El trol manda en las urnas en Perú

La campaña electoral previa a los comicios presidenciales de hoy se ha desarrollado en un clima de ataques furibundos en las redes promovidos por los profesionales del extremismo

Rafael López Aliaga, candidato ultraderechista a las elecciones presidenciales de Perú, durante un mitin en Lima el pasado 27 de marzo.
Rafael López Aliaga, candidato ultraderechista a las elecciones presidenciales de Perú, durante un mitin en Lima el pasado 27 de marzo.Ernesto Benavides (AFP) / EPS

Al comienzo los ataques furibundos en las redes sociales le afectaban, pero con el tiempo Andrés Edery ha aceptado esos insultos como un impuesto a pagar por ganarse la vida como ilustrador político de la revista Somos, la más leída de Perú. Después de cada viñeta publicada, a Edery ya no le sorprendía que si el personaje caricaturizado pertenecía a la derecha lo acusasen de servir a los intereses económicos de la izquierda caviar y lo llamasen resentido social. O que si se trataba de un personaje representativo de la izquierda lo acusaran de fascista. Su trabajo, ejercer la crítica con humor, lo ha situado en las últimas semanas en medio de un fuego cruzado en el que los troles de los partidos políticos han descargado toda su munición tuitera con vistas a las elecciones presidenciales que está previsto que se celebren el domingo 11 de abril en Perú.

Y no es el único blanco de la ira trolera: lo acompañan todos los periodistas que reclaman moderación y argumentos antes que odio y pulgares veloces. Las reacciones radicales son alimentadas por la desinformación que se siembra en las mismas redes sociales y por la que divulgan algunos periodistas a través de sus programas televisivos. En Perú, quienes investigan y contrastan datos tienen que dedicar un tiempo cada vez mayor a desmentir los bulos que comparten los esbirros de los poderes políticos que se alimentan de la ignorancia. Pronto su trabajo consistirá solo en bloquear troles. Porque ¿cómo se habla con alguien que no quiere escuchar?

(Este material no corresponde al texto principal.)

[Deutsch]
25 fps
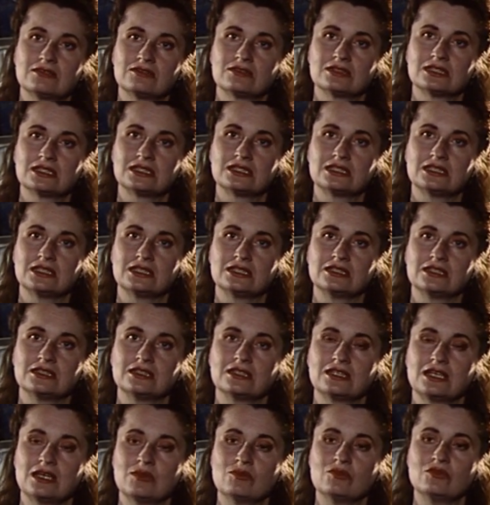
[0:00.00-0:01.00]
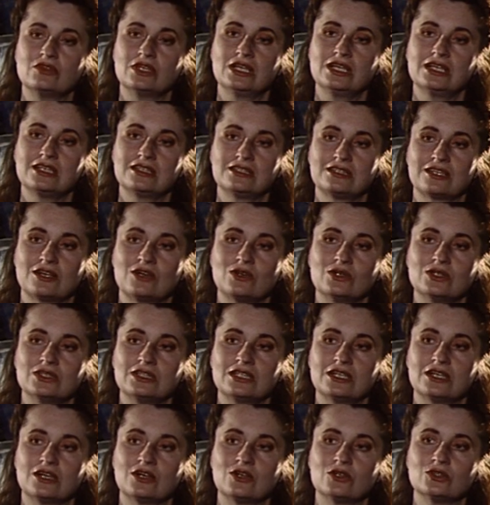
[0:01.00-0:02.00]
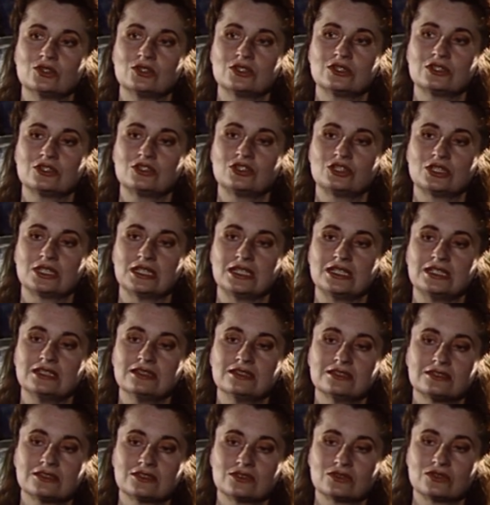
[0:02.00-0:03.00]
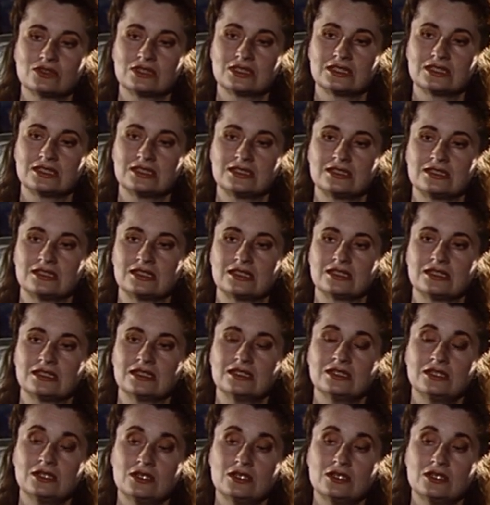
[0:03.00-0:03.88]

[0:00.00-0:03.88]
dass sie eben wirklich dauernd herausgeschrien ist und dass, diese,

Rafael López Aliaga, líder de Renovación Popular y calificado como el candidato de la ultraderecha, es quien mejor encarna esa actitud que rechaza el diálogo y busca nada más que la confirmación de sus opiniones y prejuicios. Jura ser célibe desde hace 40 años y estar enamorado de la Virgen María porque lo llena de paz, alegría y fortaleza. Está en contra del enfoque de género en el currículo educativo y para demostrarlo llegó a afirmar que “hay cartillas de homosexualización para niños de cuatro años”. Con declaraciones de este tipo ha conseguido llamar la atención de una gran parte de la sociedad peruana, el sector que reclama un gerente con mano dura en vez de un gobernante que genere acuerdos. López Aliaga recurre a la descalificación de los periodistas cuando lo ponen en aprietos, incluso de aquellos que están a su favor pero que hicieron una pregunta que no le gustó. Su estrategia como aprendiz de Trump y Bolsonaro le ha dado buenos resultados en las encuestas.

En Perú el voto es obligatorio. El que no vota queda inhabilitado para ejercer sus derechos civiles y tiene que pagar una multa para recuperarlos. Pero dicha obligación parece haberse trasladado a elegir entre un extremo u otro. Los simpatizantes de la izquierda son acusados de querer que el país acabe como Venezuela y a los de la derecha se les niega la posibilidad de pensar distinto que López Aliaga. El problema se puede agravar si desde su trinchera los políticos y los ciudadanos no salen a dialogar con aquel otro al que llaman enemigo. No es sencillo, como no debe ser para los troles de todas las ideologías reírse de sí mismos cuando se sienten reflejados en las viñetas políticas del ilustrador Andrés Edery.